A section of Ledra Street which was divided by the UN buffer zone for 44 years
Durrell’s friendship was a dubious blessing, however, as despite his professed affection for his welcoming peasant neighbours, the upper-middle-class Englishman was actually working for the British colonial authorities and although in his reports he advocated a softly-softly approach, the regime’s response to the Enosis campaign was martial law and hangings pour encourager les autres. Within 20 years the island was divided, and as we walked past tiled, whitewashed Greek shops and bars with no Greeks in them it was clear that Bellapais had been on the wrong side of the line in 1974.
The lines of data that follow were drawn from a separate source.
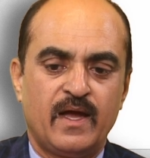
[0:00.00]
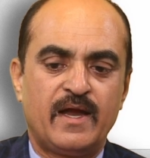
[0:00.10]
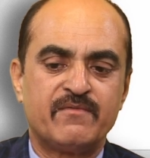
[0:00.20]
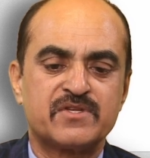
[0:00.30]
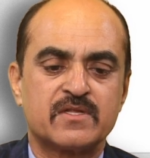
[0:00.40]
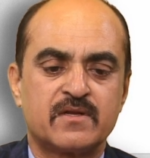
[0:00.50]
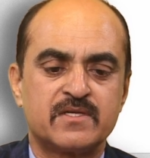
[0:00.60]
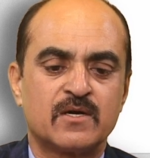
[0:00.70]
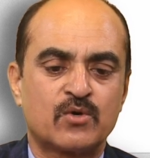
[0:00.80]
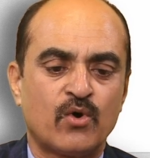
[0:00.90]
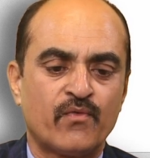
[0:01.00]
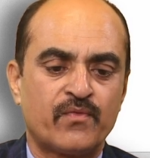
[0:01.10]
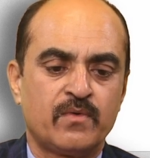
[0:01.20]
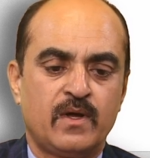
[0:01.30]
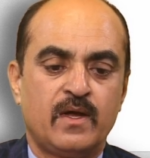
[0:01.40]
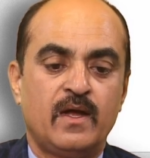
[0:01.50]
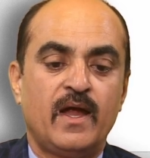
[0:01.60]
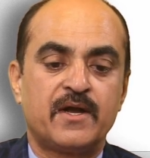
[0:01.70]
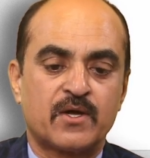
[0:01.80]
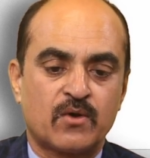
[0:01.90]
and which are the result of
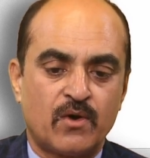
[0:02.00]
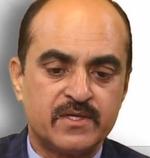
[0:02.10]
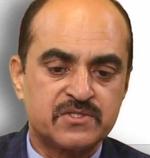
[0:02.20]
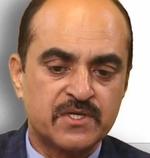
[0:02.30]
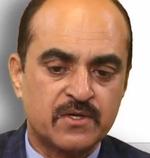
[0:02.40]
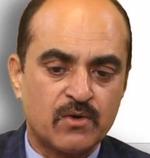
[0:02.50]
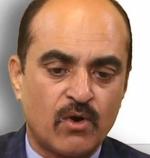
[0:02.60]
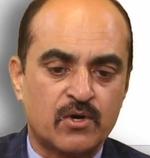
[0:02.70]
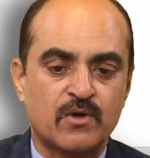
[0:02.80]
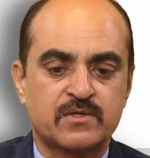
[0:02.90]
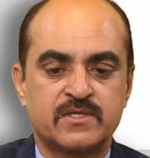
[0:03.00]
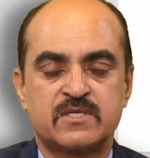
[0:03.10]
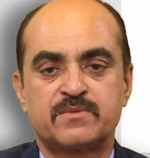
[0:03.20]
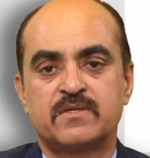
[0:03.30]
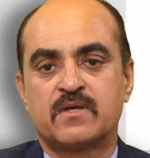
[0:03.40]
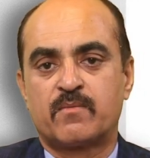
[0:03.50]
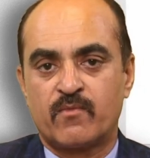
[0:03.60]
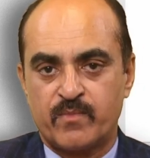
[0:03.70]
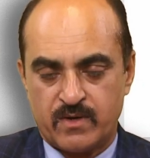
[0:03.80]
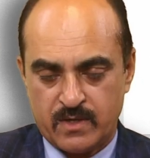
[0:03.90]
antagonistic or toxic substance in
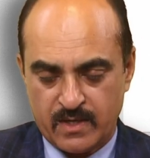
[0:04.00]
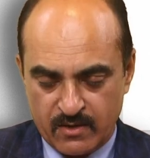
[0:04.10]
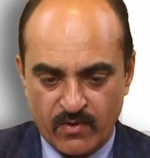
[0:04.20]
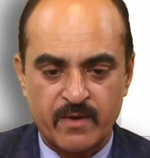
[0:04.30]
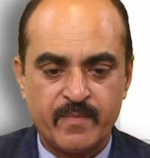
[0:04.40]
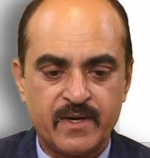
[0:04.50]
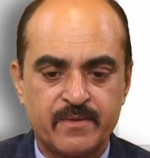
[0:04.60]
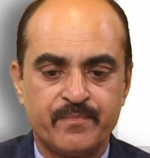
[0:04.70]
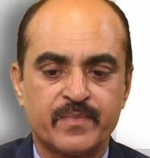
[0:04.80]
the environment.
Today that line is at its most taut where the two sides face each other directly, in Nicosia. The divided city was a dirty smudge in the centre of the plain below, which I looked at now through the windscreen as I pondered my partner’s question: exactly what I was going to do? Then the door of the pickup truck opened and a heavy-set man in his seventies with a lit cigarette wedged under an immense moustache stepped out and stood in front of our car. His natural authority persuaded me to follow the hand instructions he now gave me and I edged the car away from the drop.
Minutes later we were no longer hanging over the precipice but pulled up safely alongside his pickup in the lee of the cliff. I got out to thank him and sucked my breath in sharply as I looked down the drop and realised how close I’d come to killing us all. I asked if he saw any chance of a settlement. No, he said. When the Greeks thought they were rich they were too arrogant to compromise and now they are poor they don’t have time to think about it.
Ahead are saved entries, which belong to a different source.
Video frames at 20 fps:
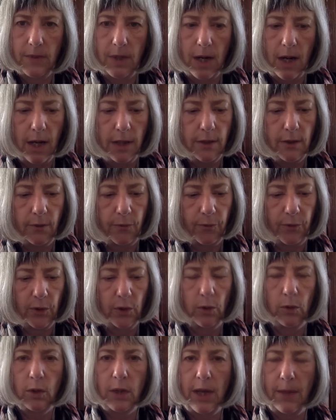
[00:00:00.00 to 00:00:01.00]
I do
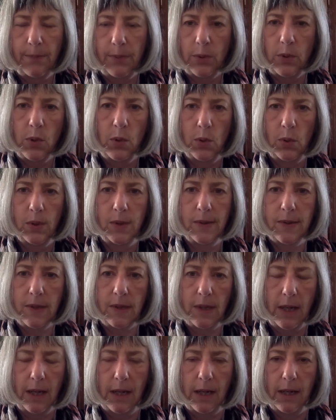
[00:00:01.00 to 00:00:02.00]
feel
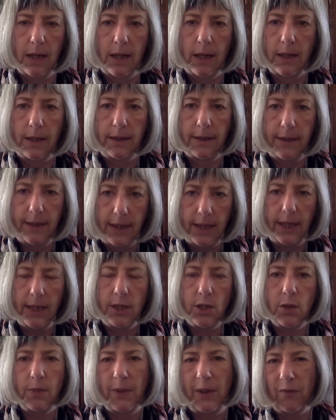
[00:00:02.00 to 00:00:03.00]
Capricorns
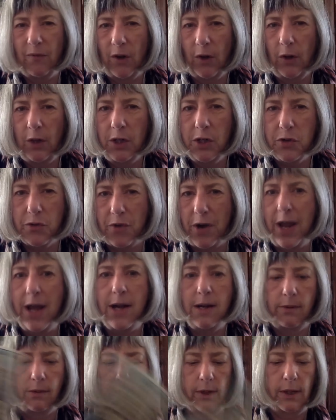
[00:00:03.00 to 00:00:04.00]
need to be very
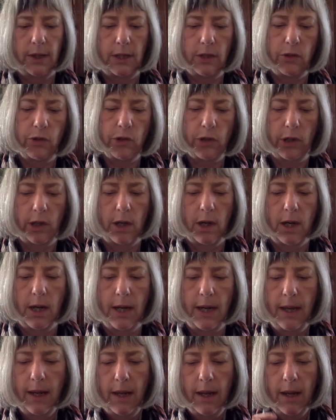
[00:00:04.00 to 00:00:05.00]
grounded in
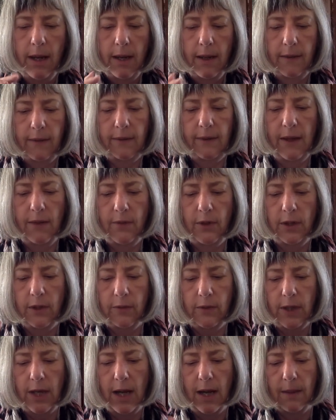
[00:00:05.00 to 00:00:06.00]
July. Seven
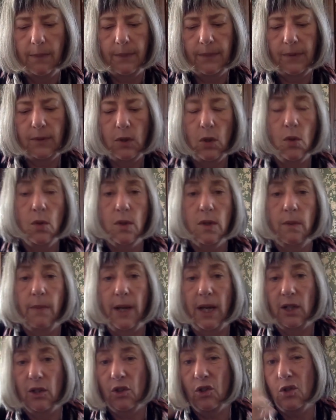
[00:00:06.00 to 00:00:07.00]
of Cups talks about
He left, leaving only a tobacco whiff – and our rescued lives – behind. We turned round, and, attracted to the reassuring flatness of the plain, drove down to Nicosia to find a meal in one of the fly-blown cafes of the old city that all seem to serve the same grilled lamb and chicken. Half a century after the British left Cyprus Nicosia still bears their imprint, the lion and the unicorn on walls, the neat little roundabout outside what had been Government House. Wandering away from my partner I came to the end of an alley and a stretch of cleared scrubland which led to one of the crossing points that allows occasional traffic through the burned out and bullet-pocked buffer zone between the two sides.
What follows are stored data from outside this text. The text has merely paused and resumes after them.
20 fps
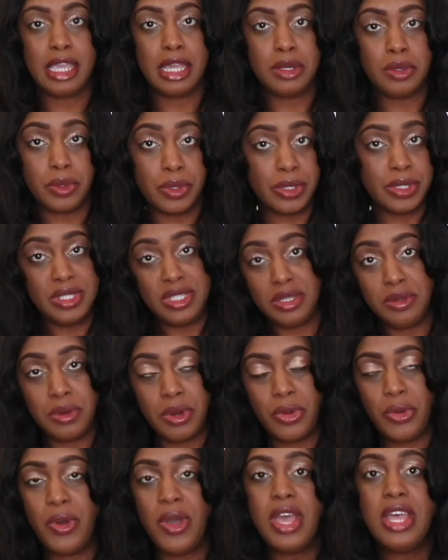it, or
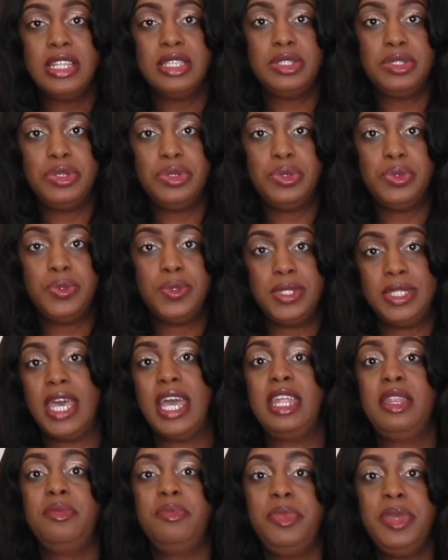0 to
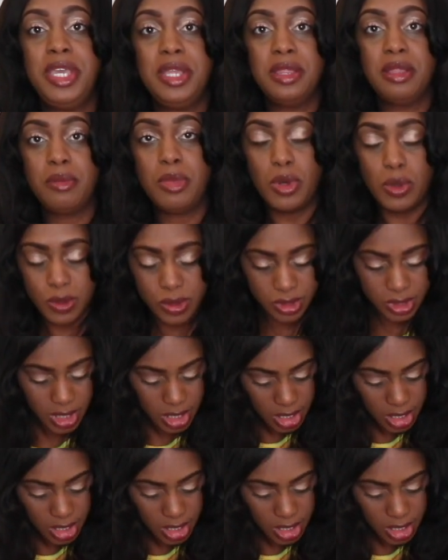10 being the most.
The Ledra Street crossing which opened in 2008
I looked up from the child to see a car full of young men coming quickly through the crossing – whether they had come across from the Greek side or had been lurking in no-man’s land I couldn’t say. I caught the eye of a man in the back of the car as it sped past and in the same moment realised that I had let go of the one-year-old’s hand, and she had set off towards a boy in green fatigues at the gateway. Instinctively I leaped after her. To the soldier it looked like a man running towards him and he lifted his assault rifle. Just for a second I was looking down the barrel of a gun. “Stop!”
I did. And the child stopped as well. The frozen moment of danger dissipated in the warm air, and for the second time that day she laughed.